WORK ORDER>
The records below need to be repeated exactly, though not their pictures.

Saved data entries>
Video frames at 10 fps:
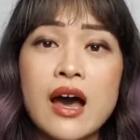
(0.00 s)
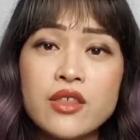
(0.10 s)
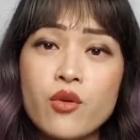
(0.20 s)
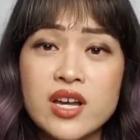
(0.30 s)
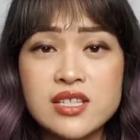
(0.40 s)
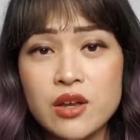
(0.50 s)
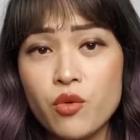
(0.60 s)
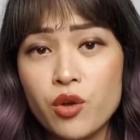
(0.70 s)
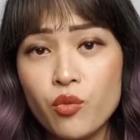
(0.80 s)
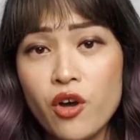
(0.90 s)
otherwise they
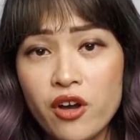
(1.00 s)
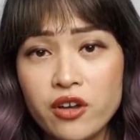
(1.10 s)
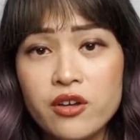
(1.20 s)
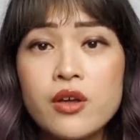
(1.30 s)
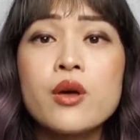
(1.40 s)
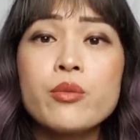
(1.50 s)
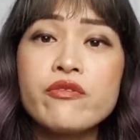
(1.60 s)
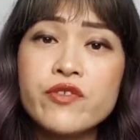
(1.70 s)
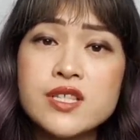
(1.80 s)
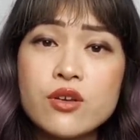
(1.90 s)
won't work,
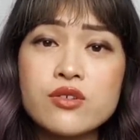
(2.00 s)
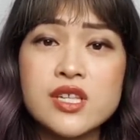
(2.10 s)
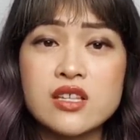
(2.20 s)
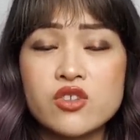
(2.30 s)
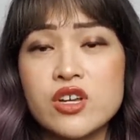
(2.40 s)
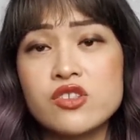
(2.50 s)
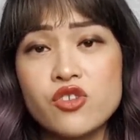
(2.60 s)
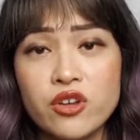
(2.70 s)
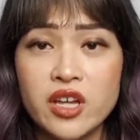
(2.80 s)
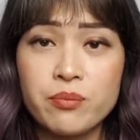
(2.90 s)
but physical sunscreens
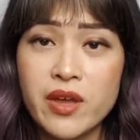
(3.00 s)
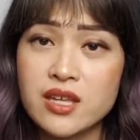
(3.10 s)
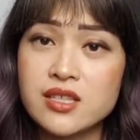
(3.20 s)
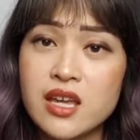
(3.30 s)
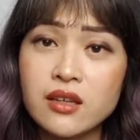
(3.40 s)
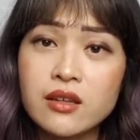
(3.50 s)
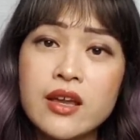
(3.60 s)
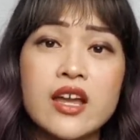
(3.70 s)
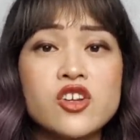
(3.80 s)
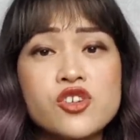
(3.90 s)
don't need bare skin
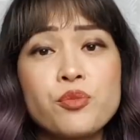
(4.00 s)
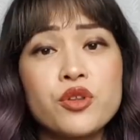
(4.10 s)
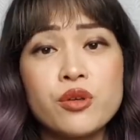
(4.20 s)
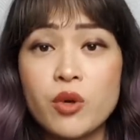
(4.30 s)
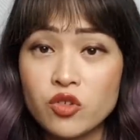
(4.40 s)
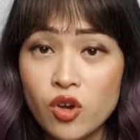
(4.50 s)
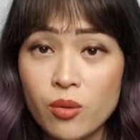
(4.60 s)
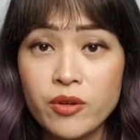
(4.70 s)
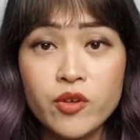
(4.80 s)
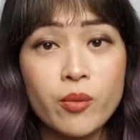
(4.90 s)
and you should put them on
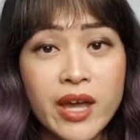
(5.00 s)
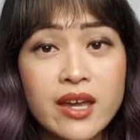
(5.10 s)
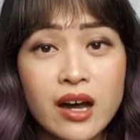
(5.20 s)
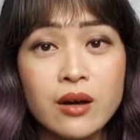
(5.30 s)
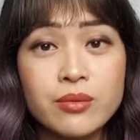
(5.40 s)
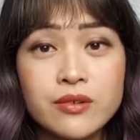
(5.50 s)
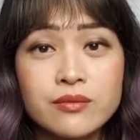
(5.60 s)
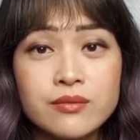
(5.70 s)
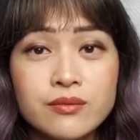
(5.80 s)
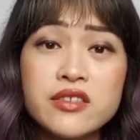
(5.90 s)
top of your makeup.
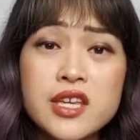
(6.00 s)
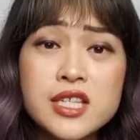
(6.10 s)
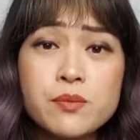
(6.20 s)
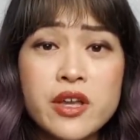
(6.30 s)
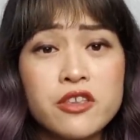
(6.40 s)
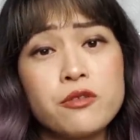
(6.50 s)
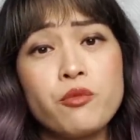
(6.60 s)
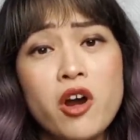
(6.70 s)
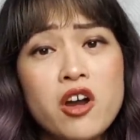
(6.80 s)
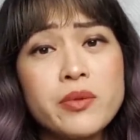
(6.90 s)
This myth
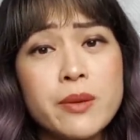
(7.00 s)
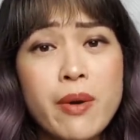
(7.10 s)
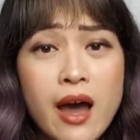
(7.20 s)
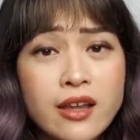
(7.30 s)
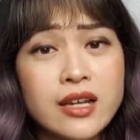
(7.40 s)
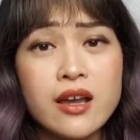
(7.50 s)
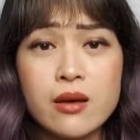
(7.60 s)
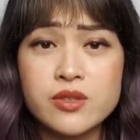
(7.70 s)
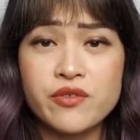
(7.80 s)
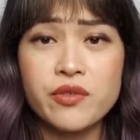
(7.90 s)
probably partly
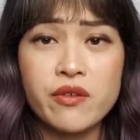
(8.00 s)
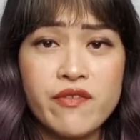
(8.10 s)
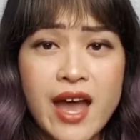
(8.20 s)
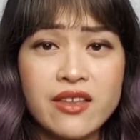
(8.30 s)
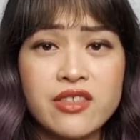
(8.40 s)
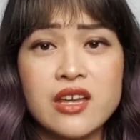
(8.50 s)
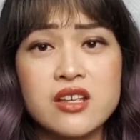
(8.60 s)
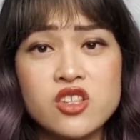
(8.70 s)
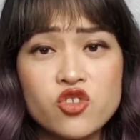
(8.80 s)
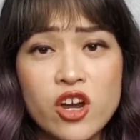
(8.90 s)
comes from the fact that
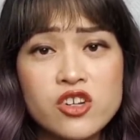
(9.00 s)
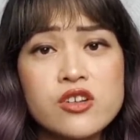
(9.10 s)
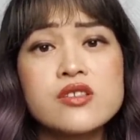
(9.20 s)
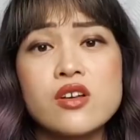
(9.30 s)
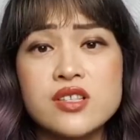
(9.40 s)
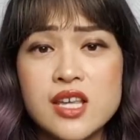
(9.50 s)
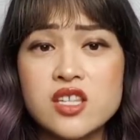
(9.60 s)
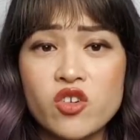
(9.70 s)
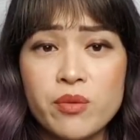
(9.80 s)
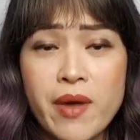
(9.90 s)
instructions on
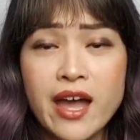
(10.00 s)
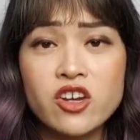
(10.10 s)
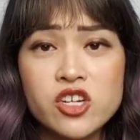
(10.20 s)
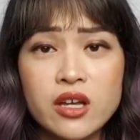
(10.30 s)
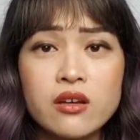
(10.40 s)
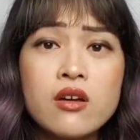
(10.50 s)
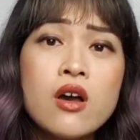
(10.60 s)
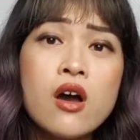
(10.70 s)
sunscreen packaging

EXERCISE SOLUTION>
Video frames at 10 fps:
(0.00 s)
(0.10 s)
(0.20 s)
(0.30 s)
(0.40 s)
(0.50 s)
(0.60 s)
(0.70 s)
(0.80 s)
(0.90 s)
otherwise they
(1.00 s)
(1.10 s)
(1.20 s)
(1.30 s)
(1.40 s)
(1.50 s)
(1.60 s)
(1.70 s)
(1.80 s)
(1.90 s)
won't work,
(2.00 s)
(2.10 s)
(2.20 s)
(2.30 s)
(2.40 s)
(2.50 s)
(2.60 s)
(2.70 s)
(2.80 s)
(2.90 s)
but physical sunscreens
(3.00 s)
(3.10 s)
(3.20 s)
(3.30 s)
(3.40 s)
(3.50 s)
(3.60 s)
(3.70 s)
(3.80 s)
(3.90 s)
don't need bare skin
(4.00 s)
(4.10 s)
(4.20 s)
(4.30 s)
(4.40 s)
(4.50 s)
(4.60 s)
(4.70 s)
(4.80 s)
(4.90 s)
and you should put them on
(5.00 s)
(5.10 s)
(5.20 s)
(5.30 s)
(5.40 s)
(5.50 s)
(5.60 s)
(5.70 s)
(5.80 s)
(5.90 s)
top of your makeup.
(6.00 s)
(6.10 s)
(6.20 s)
(6.30 s)
(6.40 s)
(6.50 s)
(6.60 s)
(6.70 s)
(6.80 s)
(6.90 s)
This myth
(7.00 s)
(7.10 s)
(7.20 s)
(7.30 s)
(7.40 s)
(7.50 s)
(7.60 s)
(7.70 s)
(7.80 s)
(7.90 s)
probably partly
(8.00 s)
(8.10 s)
(8.20 s)
(8.30 s)
(8.40 s)
(8.50 s)
(8.60 s)
(8.70 s)
(8.80 s)
(8.90 s)
comes from the fact that
(9.00 s)
(9.10 s)
(9.20 s)
(9.30 s)
(9.40 s)
(9.50 s)
(9.60 s)
(9.70 s)
(9.80 s)
(9.90 s)
instructions on
(10.00 s)
(10.10 s)
(10.20 s)
(10.30 s)
(10.40 s)
(10.50 s)
(10.60 s)
(10.70 s)
sunscreen packaging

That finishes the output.